La biblioteca la comparaba con una botica, una botica espiritual, porque “si en las estanterías farmacéuticas se guardan los remedios contra las enfermedades del cuerpo, en los anaqueles de las buenas librerías se encierran los específicos reclamados por las dolencias del ánimo”. Así, para llorar y reír y delirar y libros sedantes y tonificantes y analgésicos y… porque don Santiago sabía que en los libros están la historia, la imaginación, el pensamiento, la ciencia... lo mejor del hombre. 

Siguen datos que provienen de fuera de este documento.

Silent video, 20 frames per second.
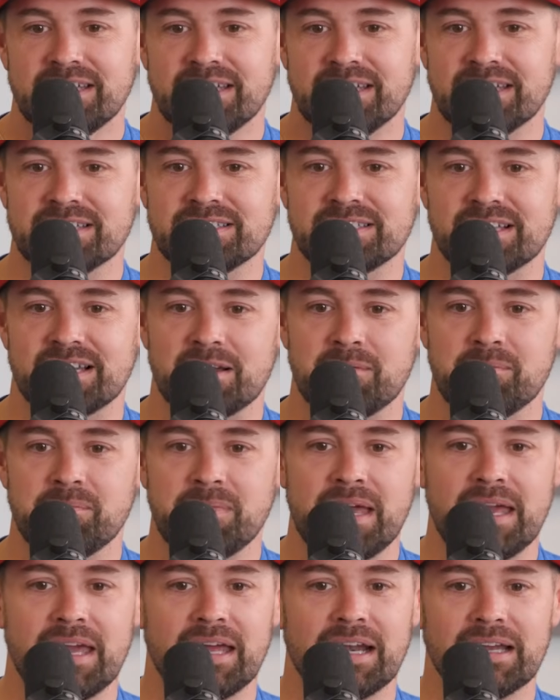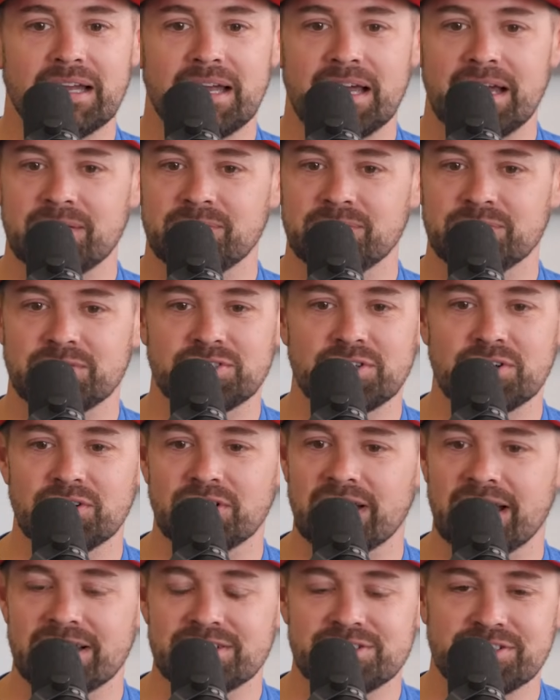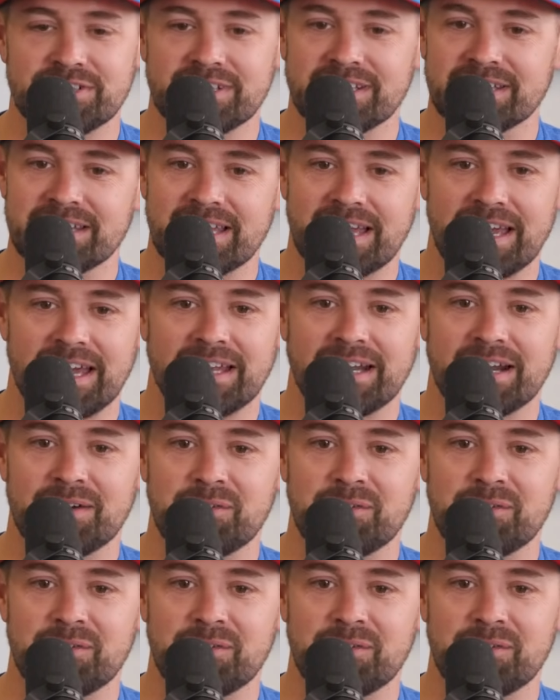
is man, I'm so glad you did that.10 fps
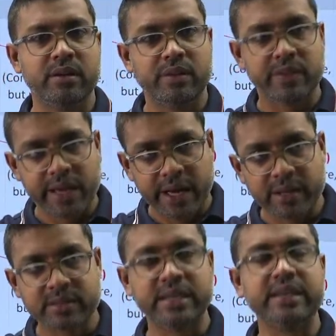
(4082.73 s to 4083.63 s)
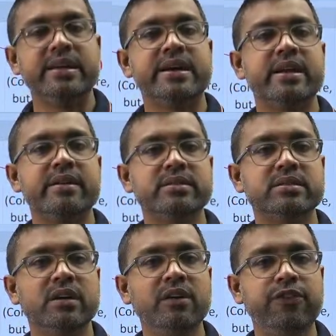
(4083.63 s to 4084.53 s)
There is an inherent risk
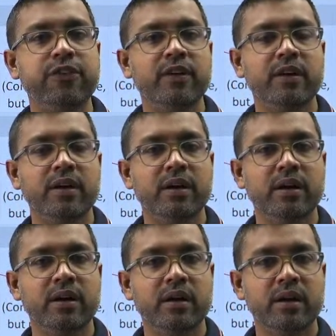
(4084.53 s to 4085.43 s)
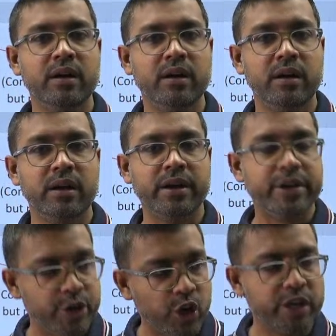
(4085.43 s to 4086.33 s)
of
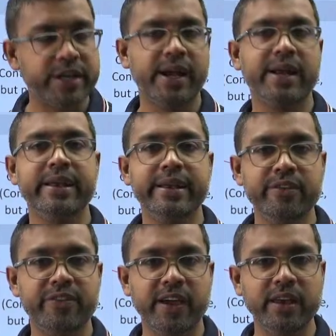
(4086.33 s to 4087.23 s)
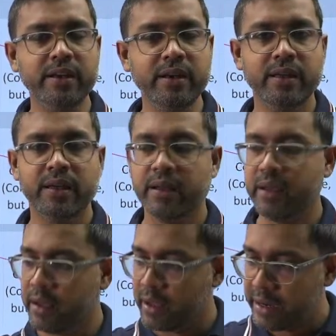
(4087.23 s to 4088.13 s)
not identifying
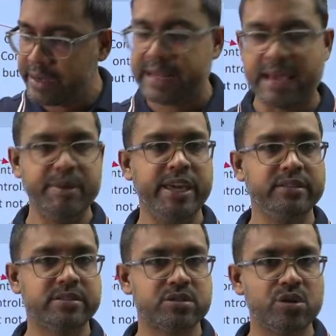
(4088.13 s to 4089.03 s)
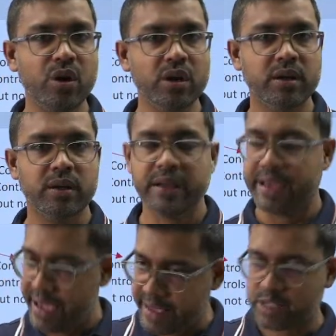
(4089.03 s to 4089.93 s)
damaged stock,
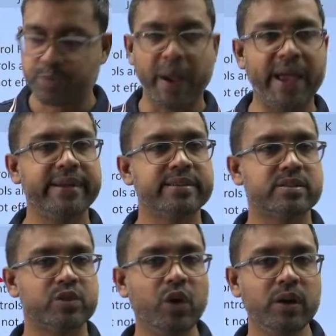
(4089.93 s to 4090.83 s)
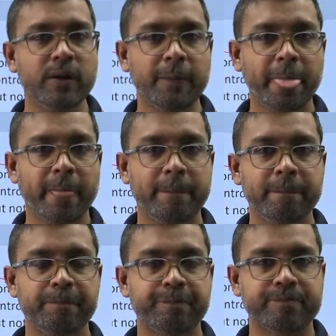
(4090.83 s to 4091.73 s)
expired stock,
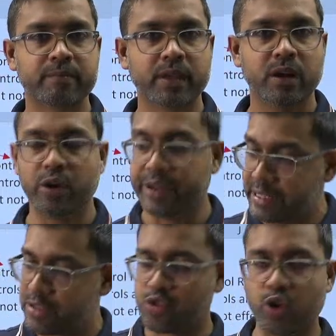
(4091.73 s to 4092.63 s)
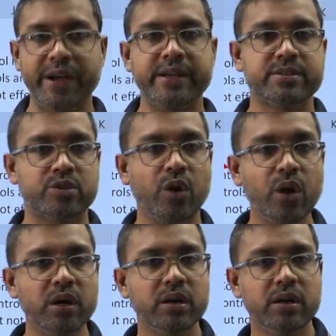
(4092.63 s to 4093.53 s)
or destroyed stock.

En la actualidad se declaran bastantes cosas —ciudades, parajes naturales y algunas gansadas— patrimonio de la humanidad y sin embargo, el libro, desde que nace ya pertenece, mágicamente, a la humanidad entera, es de todos. Su autor nos puede ser incluso desconocido, pero el libro no: no nos importa, en sí misma, la autoría del Lazarillo ni la de los hermosos romances del siglo XV español. 
Lo que ocurre es que no hay vientos favorables para la lectura, ejercicio que necesita aislamiento del exterior y quietud interior. En nuestras vidas soplan auténticos vendavales de ruido y agitación que hacen zozobrar los espíritus y no permiten el sosiego necesario para pensar en lo que otros dicen, para hablar con los autores de otras épocas que nos relatan sus emociones e impresiones y, sin darse cuenta, como por hechizo, nos ofrecen una parte de su personalidad y descubrimos porciones de su humanidad que, incluso ellos no conocieron jamás. 
La última secretaria del neurobiólogo nos dejó escrito: “Yo no sé si otros sabios tan sabios como Cajal han dialogado y polemizado con los autores de los libros que han leído como lo hizo don Santiago. Páginas, márgenes y solapas estaban enriquecidas por sus comentarios a lápiz o a pluma”.
Y cuando el hombre empieza a ser, comienza a relacionarse con libros: los primeros y sencillos manuales de iniciación a la lectura, los denostados de texto, que han permitido ilustraciones y comentarios a los personajes que en ellos figuraban; los libros de recreo que ocupan nuestro descanso; en fin, la mayor parte de los libros que ha participado en la creación de nuestra personalidad debe merecer nuestro respeto y agradecimiento. Y al final de la vida los libros tienen que ser compañeros inseparables y nuestro sabio, preocupado por los avatares de los años postreros, recomendaba sumo cuidado en la elección de los libros y aconsejaba los libros de la Antigüedad porque “la irradiación del pasado nos da cierta ilusión de juventud y optimismo. Con algunas excepciones, la voz de la Antigüedad exhala la fragancia cautivadora del inicio del saber occidental, con sus tanteos y errores, mas también con una frescura e ingenuidad de forma y un ímpetu de pensamiento original subyugadores”. 
Y es que don Santiago coincidía con el rey Alfonso de Aragón que deseaba para sus últimos años, leña vieja para quemar, vino viejo para beber, viejos libros para leer y viejos amigos con los que conversar.